Re: Avoiding repeated undefs by Eily (Monsignor) on Feb 26, 2019 at 09:55 UTC
`my ($key, $val) = (split(" ", $_))[0,6];` would work, although you might just as well write: `my @values = split(" ", $_); my ($key, $value) = @values[0,6];` [download] I find the second one more elegant personally Edit: this is not an exact equivalent though, as davies demonstrated below	[reply] [d/l] [select]

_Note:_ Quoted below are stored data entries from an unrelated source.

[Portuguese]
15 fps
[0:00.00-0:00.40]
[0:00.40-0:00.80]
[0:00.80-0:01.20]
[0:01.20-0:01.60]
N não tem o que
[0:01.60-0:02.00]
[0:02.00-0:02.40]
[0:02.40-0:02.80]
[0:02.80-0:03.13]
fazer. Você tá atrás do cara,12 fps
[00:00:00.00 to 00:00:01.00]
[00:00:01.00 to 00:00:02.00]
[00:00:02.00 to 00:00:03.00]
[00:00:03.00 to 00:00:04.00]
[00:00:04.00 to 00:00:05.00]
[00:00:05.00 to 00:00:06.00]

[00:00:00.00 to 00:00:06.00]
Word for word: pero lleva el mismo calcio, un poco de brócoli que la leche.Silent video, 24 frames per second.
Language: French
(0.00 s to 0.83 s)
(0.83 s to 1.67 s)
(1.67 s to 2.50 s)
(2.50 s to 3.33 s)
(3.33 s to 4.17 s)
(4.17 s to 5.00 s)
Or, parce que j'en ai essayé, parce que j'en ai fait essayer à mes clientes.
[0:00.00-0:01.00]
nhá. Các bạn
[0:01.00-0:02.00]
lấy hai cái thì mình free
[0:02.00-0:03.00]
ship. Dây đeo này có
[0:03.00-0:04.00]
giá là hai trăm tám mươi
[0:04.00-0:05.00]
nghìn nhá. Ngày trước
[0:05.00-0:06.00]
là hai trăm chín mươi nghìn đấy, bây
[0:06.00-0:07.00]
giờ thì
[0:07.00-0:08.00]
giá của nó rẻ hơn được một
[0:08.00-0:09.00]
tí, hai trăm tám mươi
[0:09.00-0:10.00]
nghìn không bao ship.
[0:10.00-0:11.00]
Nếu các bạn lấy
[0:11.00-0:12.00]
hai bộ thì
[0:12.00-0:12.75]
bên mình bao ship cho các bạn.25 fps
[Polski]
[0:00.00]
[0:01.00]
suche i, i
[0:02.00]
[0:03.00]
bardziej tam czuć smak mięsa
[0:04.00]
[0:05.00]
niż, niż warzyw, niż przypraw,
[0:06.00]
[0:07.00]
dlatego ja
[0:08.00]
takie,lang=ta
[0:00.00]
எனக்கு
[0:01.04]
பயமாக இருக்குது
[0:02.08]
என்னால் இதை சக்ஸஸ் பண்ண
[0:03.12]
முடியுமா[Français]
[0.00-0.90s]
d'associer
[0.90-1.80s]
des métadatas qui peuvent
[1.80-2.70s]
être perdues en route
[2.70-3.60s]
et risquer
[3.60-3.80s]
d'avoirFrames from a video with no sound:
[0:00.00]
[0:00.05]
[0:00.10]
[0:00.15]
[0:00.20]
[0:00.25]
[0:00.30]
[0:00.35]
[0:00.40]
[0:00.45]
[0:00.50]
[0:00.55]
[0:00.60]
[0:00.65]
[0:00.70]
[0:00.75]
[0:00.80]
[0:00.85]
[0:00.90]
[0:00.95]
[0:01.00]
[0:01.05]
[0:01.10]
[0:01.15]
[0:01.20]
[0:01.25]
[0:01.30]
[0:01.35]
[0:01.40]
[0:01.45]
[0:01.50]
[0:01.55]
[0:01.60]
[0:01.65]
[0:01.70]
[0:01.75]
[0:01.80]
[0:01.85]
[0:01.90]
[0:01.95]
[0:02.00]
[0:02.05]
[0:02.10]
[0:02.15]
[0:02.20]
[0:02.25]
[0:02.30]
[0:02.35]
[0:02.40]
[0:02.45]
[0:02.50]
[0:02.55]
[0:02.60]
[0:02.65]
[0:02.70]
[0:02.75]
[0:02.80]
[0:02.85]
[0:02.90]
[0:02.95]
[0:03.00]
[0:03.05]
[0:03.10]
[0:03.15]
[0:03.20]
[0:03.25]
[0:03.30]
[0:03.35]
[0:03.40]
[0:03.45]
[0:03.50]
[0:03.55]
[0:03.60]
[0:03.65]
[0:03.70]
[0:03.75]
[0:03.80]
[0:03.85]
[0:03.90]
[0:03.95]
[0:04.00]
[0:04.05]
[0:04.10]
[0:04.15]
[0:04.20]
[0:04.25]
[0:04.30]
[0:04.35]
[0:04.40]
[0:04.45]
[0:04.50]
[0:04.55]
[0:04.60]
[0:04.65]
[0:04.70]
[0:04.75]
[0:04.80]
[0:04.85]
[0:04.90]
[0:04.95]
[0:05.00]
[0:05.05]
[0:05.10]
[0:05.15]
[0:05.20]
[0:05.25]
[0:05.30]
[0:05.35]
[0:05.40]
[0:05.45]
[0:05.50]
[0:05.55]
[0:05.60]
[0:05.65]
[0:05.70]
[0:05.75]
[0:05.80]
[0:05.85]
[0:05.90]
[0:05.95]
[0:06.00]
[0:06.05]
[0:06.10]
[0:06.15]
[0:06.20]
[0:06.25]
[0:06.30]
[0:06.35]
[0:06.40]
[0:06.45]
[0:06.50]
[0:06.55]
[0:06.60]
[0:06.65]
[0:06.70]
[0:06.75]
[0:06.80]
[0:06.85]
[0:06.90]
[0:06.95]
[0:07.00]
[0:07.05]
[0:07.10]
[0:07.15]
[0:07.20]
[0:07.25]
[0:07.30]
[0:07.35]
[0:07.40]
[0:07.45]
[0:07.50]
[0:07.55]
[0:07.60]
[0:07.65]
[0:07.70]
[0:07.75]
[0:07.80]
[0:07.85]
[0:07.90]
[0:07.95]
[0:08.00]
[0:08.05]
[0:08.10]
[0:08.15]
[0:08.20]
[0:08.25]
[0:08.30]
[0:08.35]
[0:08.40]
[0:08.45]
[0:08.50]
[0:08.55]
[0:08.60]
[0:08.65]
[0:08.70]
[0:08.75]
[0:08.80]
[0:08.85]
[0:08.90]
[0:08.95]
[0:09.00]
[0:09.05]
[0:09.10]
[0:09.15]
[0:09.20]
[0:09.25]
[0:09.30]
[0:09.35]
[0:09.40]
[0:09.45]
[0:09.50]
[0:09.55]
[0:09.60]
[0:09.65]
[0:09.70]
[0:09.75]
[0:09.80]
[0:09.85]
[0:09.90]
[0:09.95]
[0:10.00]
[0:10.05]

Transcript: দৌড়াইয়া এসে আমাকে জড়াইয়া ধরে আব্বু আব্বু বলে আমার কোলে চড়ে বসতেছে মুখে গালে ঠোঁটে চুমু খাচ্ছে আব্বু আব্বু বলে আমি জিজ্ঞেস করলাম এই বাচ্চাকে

Re^2: Avoiding repeated undefs by davies (Prior) on Feb 26, 2019 at 14:07 UTC
Trying the first one, which I thought extremely elegant, I ran into some unexpected behaviour. `dr@dns:~$ cat sscce.pl use strict; use warnings; use feature 'say'; my $str = 'a b c d e f '; my ($key, undef, undef, undef, undef, undef, $val) = split(" ", $str); say "Val = <$val>"; my ($key2, $val2) = (split(" ", $str))[0,6]; say "Val2 = <$val2>"; dr@dns:~$ perl sscce.pl Val = <> Use of uninitialized value $val2 in concatenation (.) or string at ssc +ce.pl line 9. Val2 = <>` [download] Some of the data I am hacking have only six data points, but with a trailing space. In my original version I was getting a zero length string as the last value as shown in the SSCCE above. But using the more elegant version, it becomes `undef` and I get the warning shown. Actually, I find it more logical to get `undef` and changing my code would be no problem, but I can't find any indication why `split` should behave so apparently inconsistently. I have tried using the regex in my OP, but get the same results as in the SSCCE. As I said in my OP, I have working code. This isn't important, but it is a gap in my knowledge that I'd like to close. Regards, John Davies	[reply] [d/l] [select]
Re^3: Avoiding repeated undefs by Eily (Monsignor) on Feb 26, 2019 at 14:57 UTC
Yes, split isn't exactly consistent there. There is a third parameter - LIMIT - which limits the number of time the string is splitted. Eg: `split '_', 'a_b_c_d', 2` will actually return the list ('a', 'b_c_d') because it has been splitted in two. The thing is if LIMIT is 0 or omitted, all empty fields at the end are removed. So `split '_', 'a_b___', 0;` will return the list ('a', 'b'). Which is why you get an undefined value in your second case. Now, the tricky bit is, for optimization, when perl knows how many values you are trying to write to, it will actually set LIMIT to the number of element +1 (split to each element, and ignore the reminder). So `my ($key, @array[0,1], undef, $value) = split " ", $string;` [download] is actually interpreted as `my ($key, @array[0,1], undef, $value) = split " ", $string, 6; # Split + five times, ignore the sixth value` [download] In that case, LIMIT is not 0 so the empty fields at the end are not removed. You could write `($key, $value) = split(" ", $string, 8)[0,6];` (there are seven values from 0 to 6, so the reminder is the 8th), but the 8 seems to come out of nowhere, and this just calls for a mistake. Luckily, if LIMIT is negative, it will be treated as an infinite value, ie split will continue splitting until the end of the input, and won't remove empty fields at the end: `my ($key, $value) = (split(" ", $string, -1))[0,6];` [download] Do note that `split " "` is a special case of split which is the same as `split /\s+/` except empty fields at the start are removed. Edit: for what it's worth, hippo's solution doesn't have that problem.	[reply] [d/l] [select]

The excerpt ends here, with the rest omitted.